Attila Aşut

yazievi@yahoo.com

Eray Canberk, iyi bir ozan ve çevirmen olduğu kadar Türkçe duyarlığıyla da bilinen bir yazardır. Eksik olmasın, BirGün’deki yazılarımızı sürekli izler, görüşlerini paylaşır, zaman zaman da Sözcükler dergisindeki “Okuma Günlüğü”nde adımızı anar…
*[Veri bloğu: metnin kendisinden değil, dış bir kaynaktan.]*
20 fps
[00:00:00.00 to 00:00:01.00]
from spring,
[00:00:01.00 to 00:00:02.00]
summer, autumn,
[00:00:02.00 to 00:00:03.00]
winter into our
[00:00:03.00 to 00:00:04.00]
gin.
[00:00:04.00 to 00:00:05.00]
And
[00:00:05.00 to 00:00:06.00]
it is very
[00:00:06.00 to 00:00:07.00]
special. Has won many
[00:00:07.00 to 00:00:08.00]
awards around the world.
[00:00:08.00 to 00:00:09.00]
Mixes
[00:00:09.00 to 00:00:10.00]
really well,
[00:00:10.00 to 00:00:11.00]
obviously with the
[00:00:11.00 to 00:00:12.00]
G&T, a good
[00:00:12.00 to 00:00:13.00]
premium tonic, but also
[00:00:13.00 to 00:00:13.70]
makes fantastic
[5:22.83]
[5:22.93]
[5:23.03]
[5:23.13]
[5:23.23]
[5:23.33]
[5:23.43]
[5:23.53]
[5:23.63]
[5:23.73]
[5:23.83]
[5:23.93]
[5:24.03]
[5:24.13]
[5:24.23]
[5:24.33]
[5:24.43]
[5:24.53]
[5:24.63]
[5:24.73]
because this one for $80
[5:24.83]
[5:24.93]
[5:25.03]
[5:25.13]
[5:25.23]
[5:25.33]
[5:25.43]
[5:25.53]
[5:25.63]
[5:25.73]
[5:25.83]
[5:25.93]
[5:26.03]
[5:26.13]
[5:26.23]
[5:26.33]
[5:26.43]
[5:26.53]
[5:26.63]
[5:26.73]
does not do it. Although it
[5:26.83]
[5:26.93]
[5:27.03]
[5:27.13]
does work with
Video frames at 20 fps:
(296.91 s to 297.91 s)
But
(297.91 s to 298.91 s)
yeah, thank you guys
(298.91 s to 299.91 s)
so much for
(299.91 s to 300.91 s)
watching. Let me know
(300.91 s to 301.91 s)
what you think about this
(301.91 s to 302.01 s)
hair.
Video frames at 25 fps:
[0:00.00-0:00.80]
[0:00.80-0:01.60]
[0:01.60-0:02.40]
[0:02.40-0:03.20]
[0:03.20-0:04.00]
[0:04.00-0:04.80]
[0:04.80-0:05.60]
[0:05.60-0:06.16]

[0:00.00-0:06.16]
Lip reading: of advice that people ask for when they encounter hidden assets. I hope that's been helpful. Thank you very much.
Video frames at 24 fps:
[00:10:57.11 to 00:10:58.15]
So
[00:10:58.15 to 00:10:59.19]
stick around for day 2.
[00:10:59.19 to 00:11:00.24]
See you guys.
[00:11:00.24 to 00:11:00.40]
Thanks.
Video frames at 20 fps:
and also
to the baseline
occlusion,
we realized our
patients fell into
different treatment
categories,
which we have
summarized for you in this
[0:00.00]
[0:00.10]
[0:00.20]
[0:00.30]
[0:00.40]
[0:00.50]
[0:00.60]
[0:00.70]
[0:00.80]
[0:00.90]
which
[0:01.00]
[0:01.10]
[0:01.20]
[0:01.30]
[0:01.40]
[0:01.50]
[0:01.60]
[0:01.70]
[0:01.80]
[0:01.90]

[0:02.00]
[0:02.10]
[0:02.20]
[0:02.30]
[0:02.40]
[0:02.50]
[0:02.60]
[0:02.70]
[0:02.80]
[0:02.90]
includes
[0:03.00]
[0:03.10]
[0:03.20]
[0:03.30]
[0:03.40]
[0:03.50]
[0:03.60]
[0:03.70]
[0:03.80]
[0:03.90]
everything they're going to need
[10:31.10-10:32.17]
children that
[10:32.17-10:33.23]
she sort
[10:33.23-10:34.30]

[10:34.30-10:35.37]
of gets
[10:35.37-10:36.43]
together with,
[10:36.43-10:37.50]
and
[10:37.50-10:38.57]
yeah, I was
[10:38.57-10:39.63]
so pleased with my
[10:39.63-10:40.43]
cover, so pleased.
Geçen hafta bir mektup aldım ondan. Toplumun dil konusundaki özensizliğinden yakınıyordu:

“Azizim Aşut,

Neredeyse hiçbir alanda dile özen gösterilmez oldu. Genç yazarlara bakıyorum, öyle… Bir iki gazete dışında gazeteler öyle… Siyasiler öyle… Televizyonlar öyle… ‘Korona turnusol görevi gördü!’ deniyor. Hiç de değil! Üstelik ‘Korona felâketi’, fırsatı ganimet bilenlerin çok işine yaradı. Korona ayrıca sağduyu sahibi bir kesim dışında kimsenin umurunda değil. (Ben ‘taçlı musibet’ diyorum Korona’ya. Korona’yı nezle, grip, tifo gibi küçük harfle mi yazmalı?)”

•••

Sevgili Canberk, o bilindik çelebi üslubuyla daha sonra yabancı kökenli iki sözcüğü irdeleyip değerli önerilerde bulunmuş. Mektubunu -yer darlığı yüzünden- özetleyerek aktarıyorum:

NAVİGASYON: Taşıtlarda, özellikle de taksilerde kullanılmakta olan yol ya da adres gösterici aygıta ‘navigasyon’ deniyor. Tahsin Saraç’ın Fransızca-Türkçe sözlüğünde karşılığı şöyle: “Denizcilik, gemicilik. / Deniz yolculuğu, denizlerde dolaşma. / Gemilerde hareket bilim ve tekniği, seyrüsefer, seyir. / Yolculuk, hava yolculuğu.”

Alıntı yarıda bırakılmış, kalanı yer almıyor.